Jonathan Puckey is not an “artist,” per se. He is a graphic designer and computer programmer based in Amsterdam who has spent much of his career coming up with innovative interactive websites and applications meant to explore the broader social possibilities of technology. Nevertheless, some of what Puckey has created over the years has the power to remind us of one of art’s glorious functions: to draw our attention to a world outside our own and possibly bring us all together with that knowledge.

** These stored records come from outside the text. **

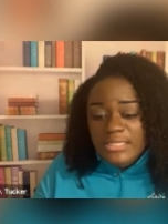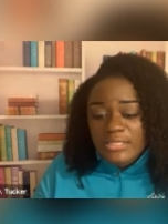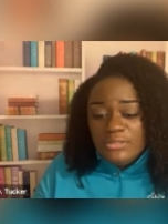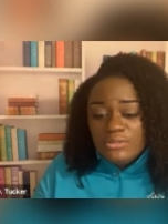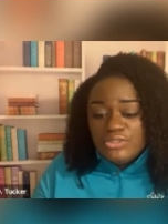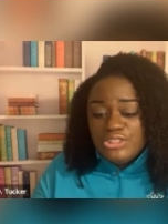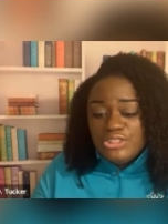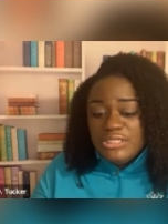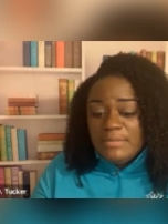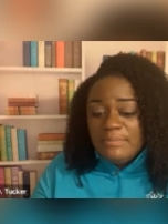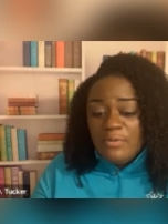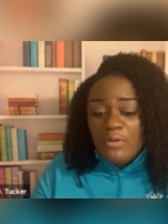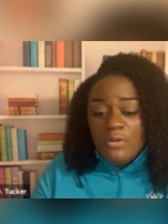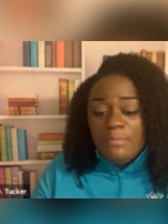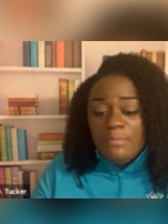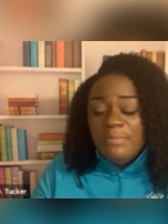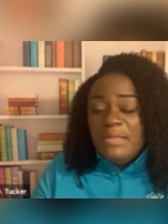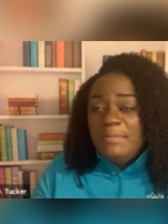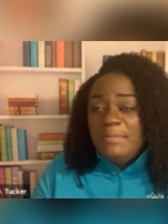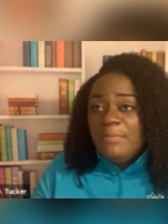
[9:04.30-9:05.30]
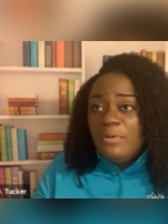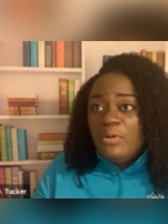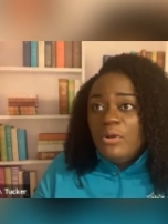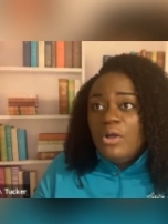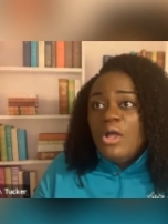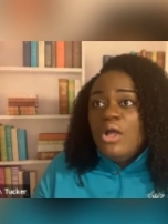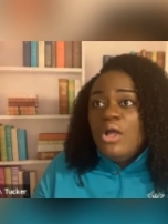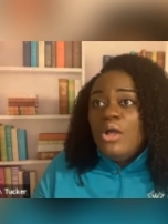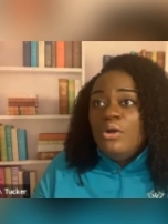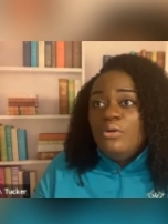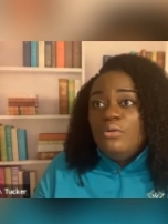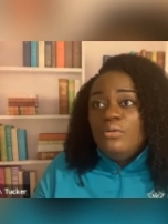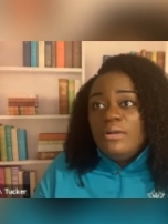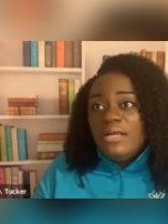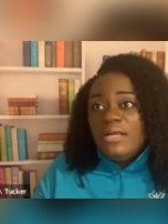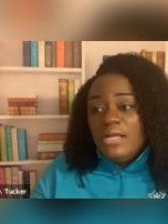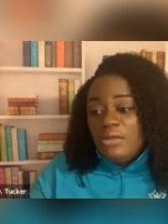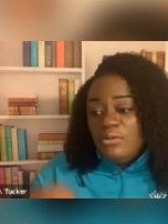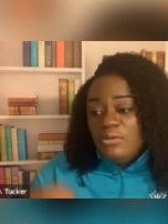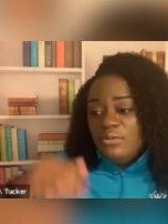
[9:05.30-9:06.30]
leadership or people
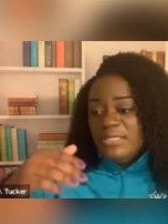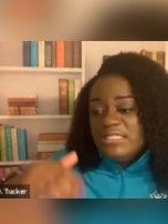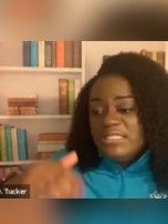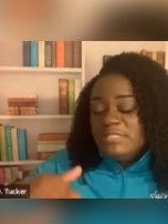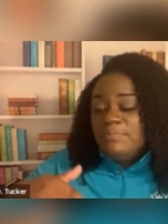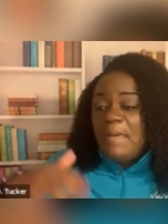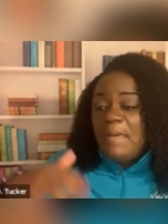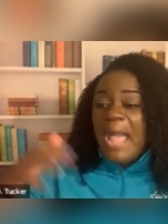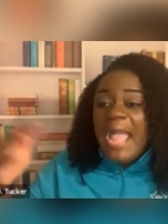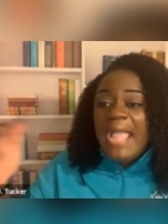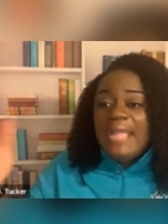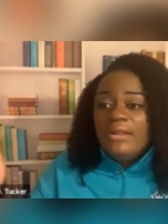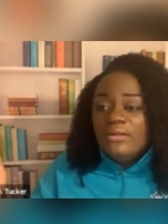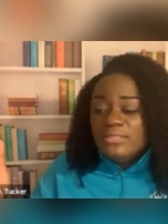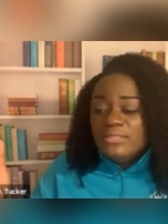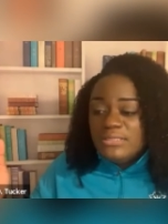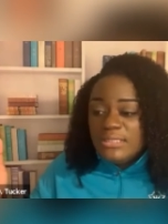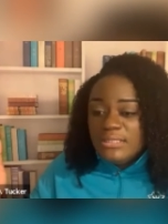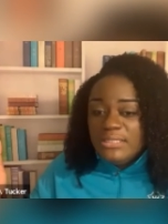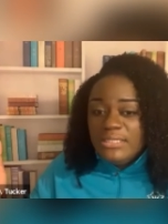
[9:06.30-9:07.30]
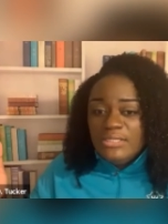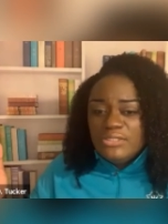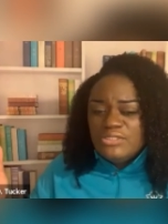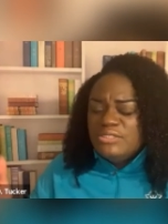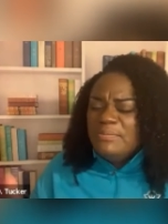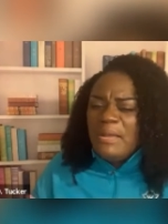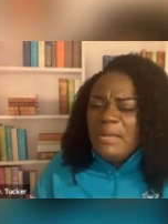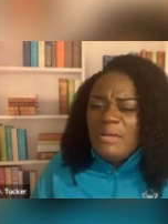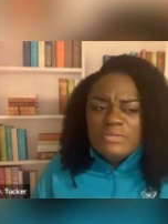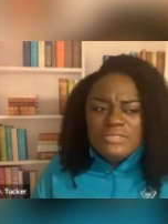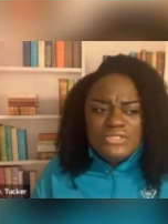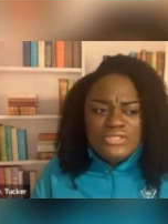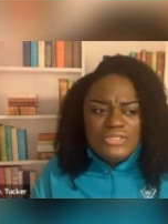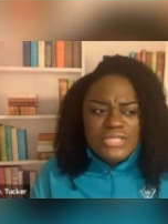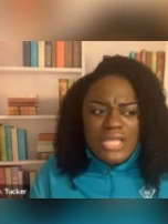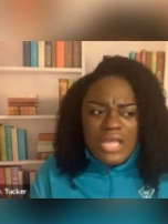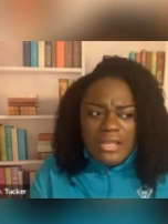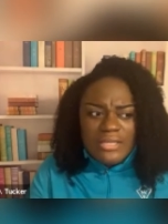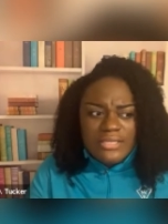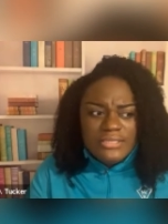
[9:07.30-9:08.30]
who aspire to leadership. I was
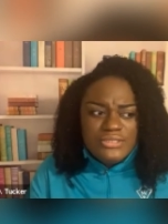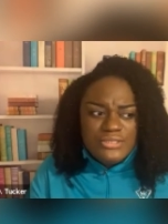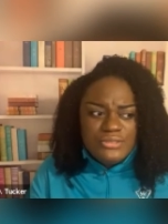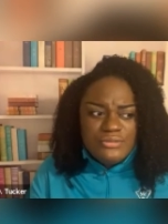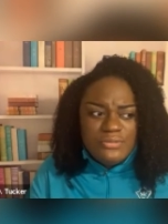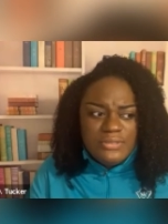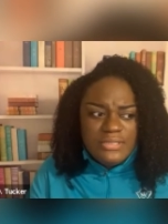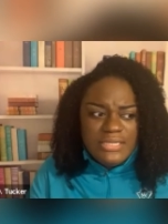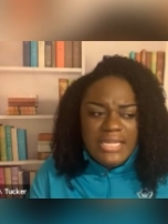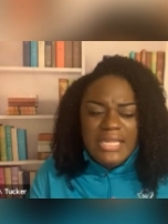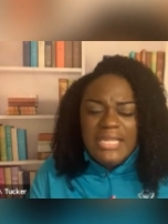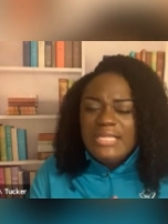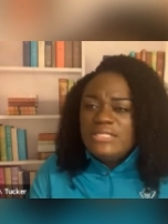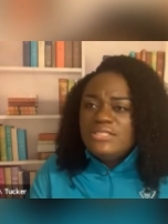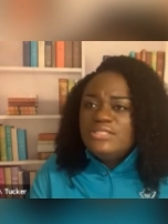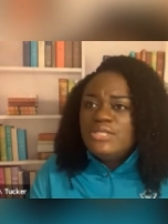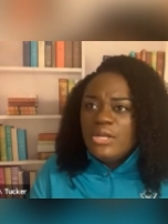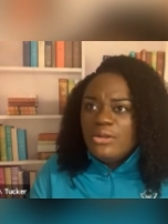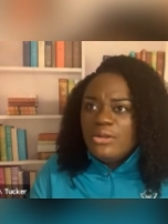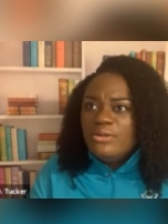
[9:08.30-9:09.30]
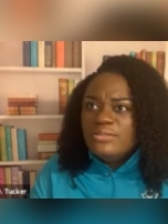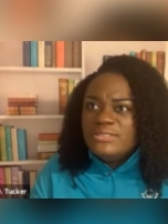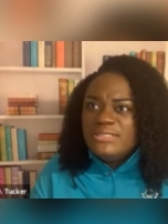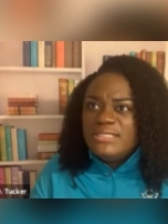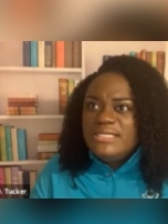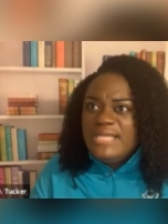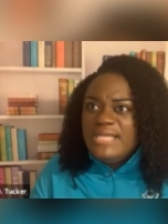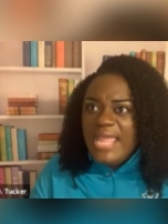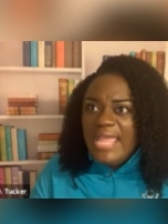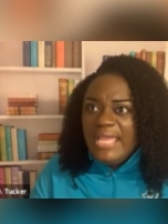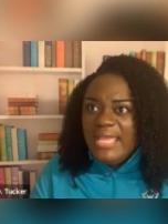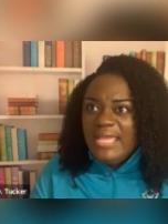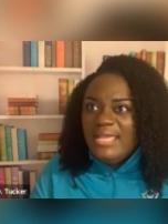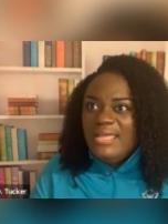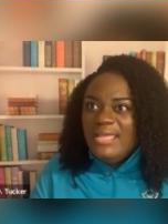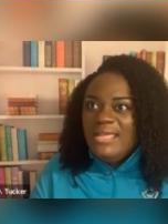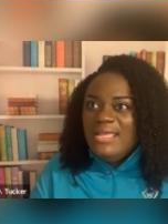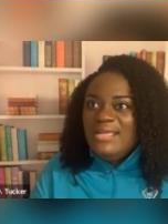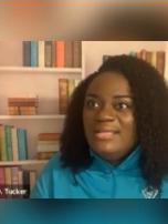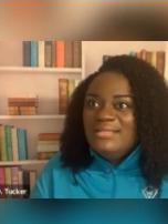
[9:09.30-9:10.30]
just talking to an intern today.
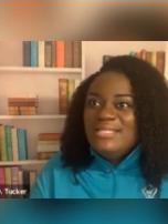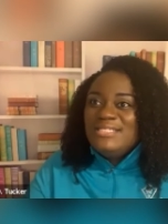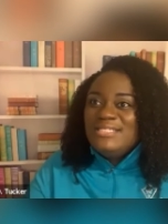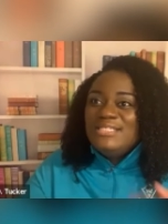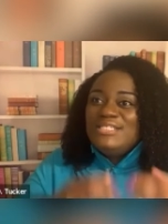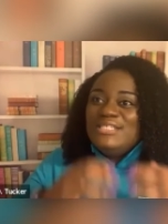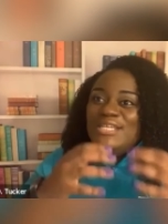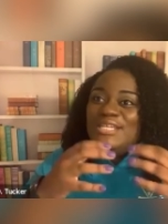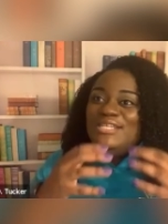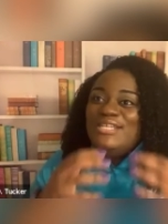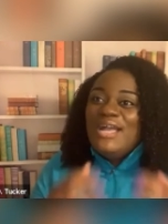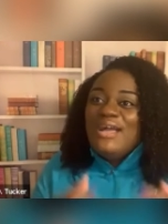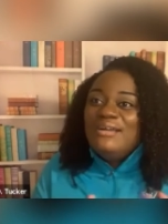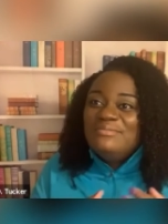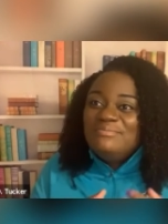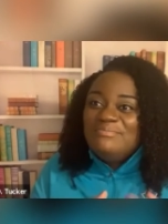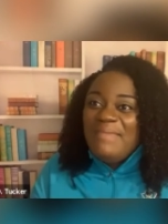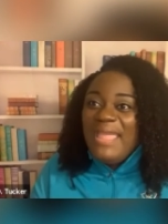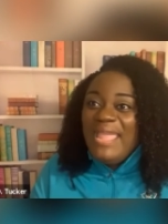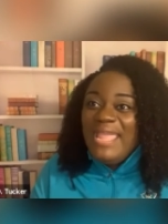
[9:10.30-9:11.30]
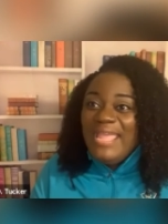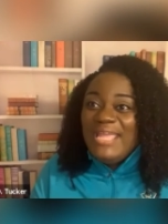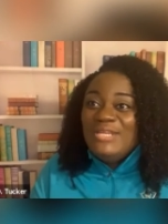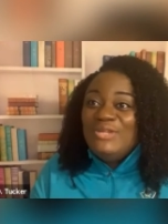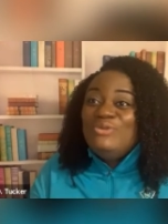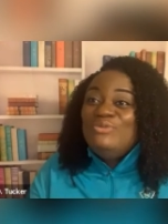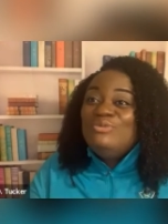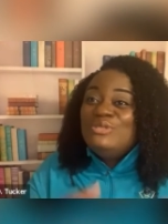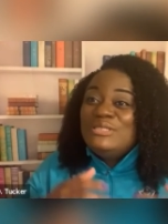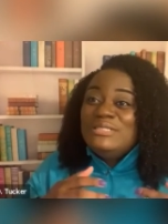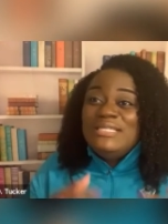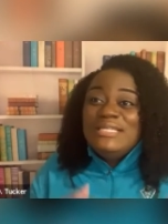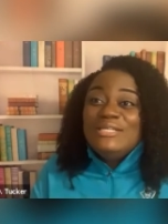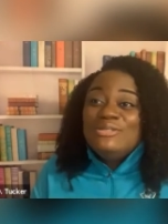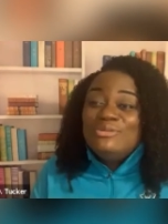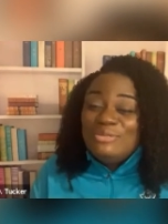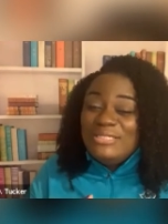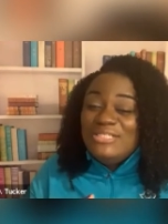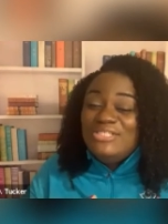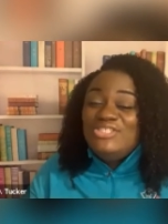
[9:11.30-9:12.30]
This is a young man who's
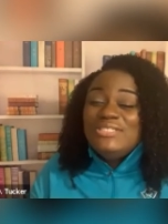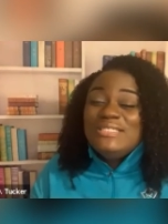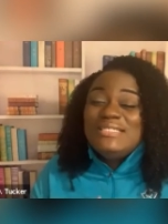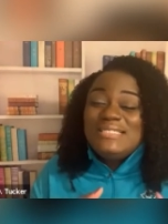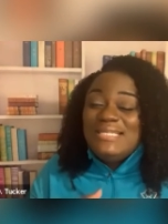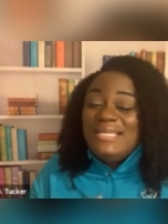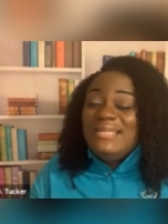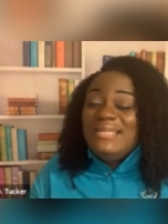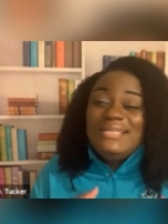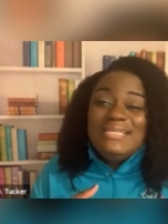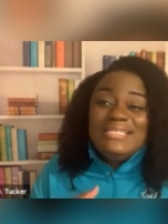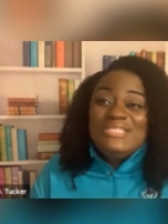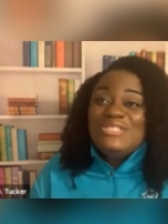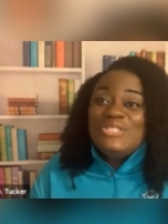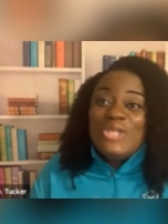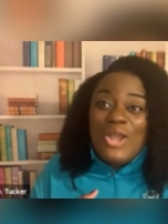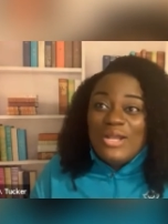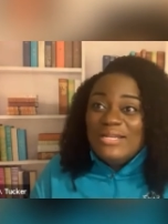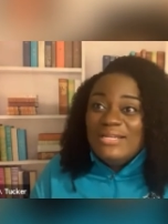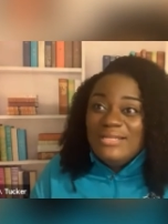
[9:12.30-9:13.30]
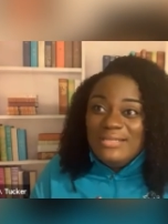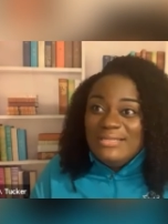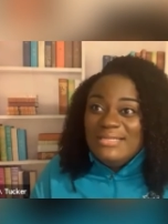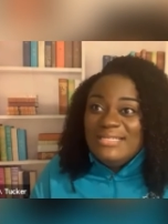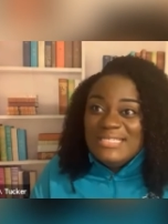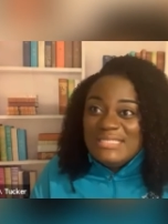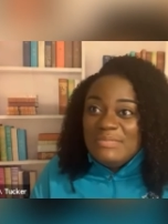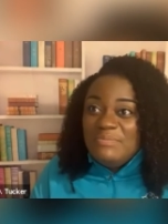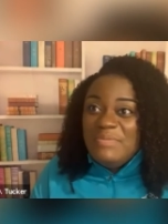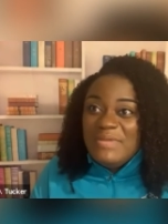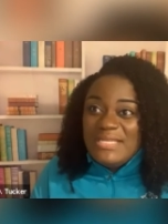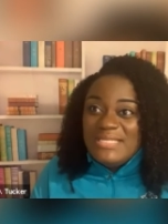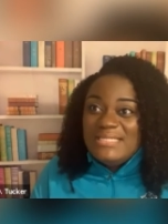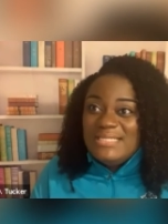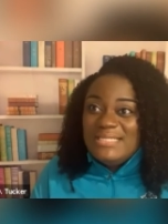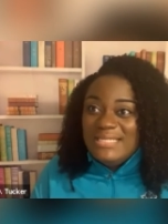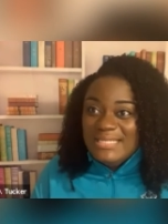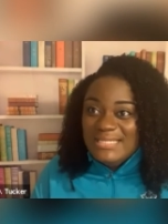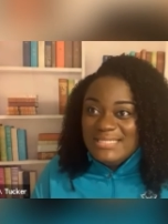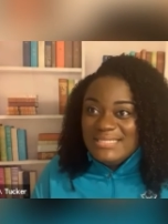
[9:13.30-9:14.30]
literally just getting started in this
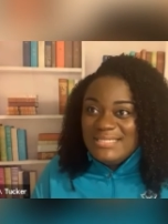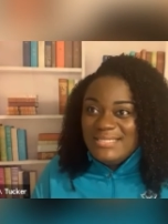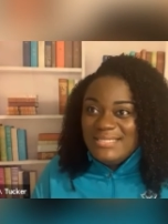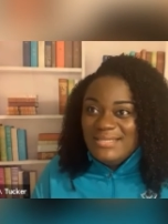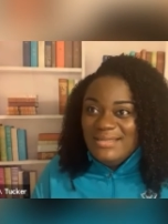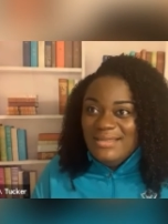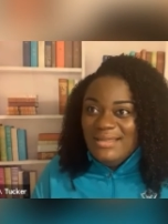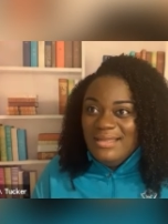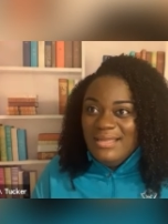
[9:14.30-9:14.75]
business.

One of his most noteworthy online installations in that regard is All the Minutes, which Puckey created with the interactive design studio Studio Moniker and first unveiled in 2014. Dubbed a “Twitter clock,” the site was conceived as part of an exhibition at the Van Abbemuseum in Eindhoven, the Netherlands, that, according to the museum’s website, “shows how the urge to continually transform and perfect manifests itself in our daily lives and how art and design both go along with and counteract it.” To that end, Puckey created a bot that culled tweets, all of which featured a particular time in it, and, on Twitter at least, retweeted them to form what he called a “novel” detailing a day of a life in real-time, over 24 hours.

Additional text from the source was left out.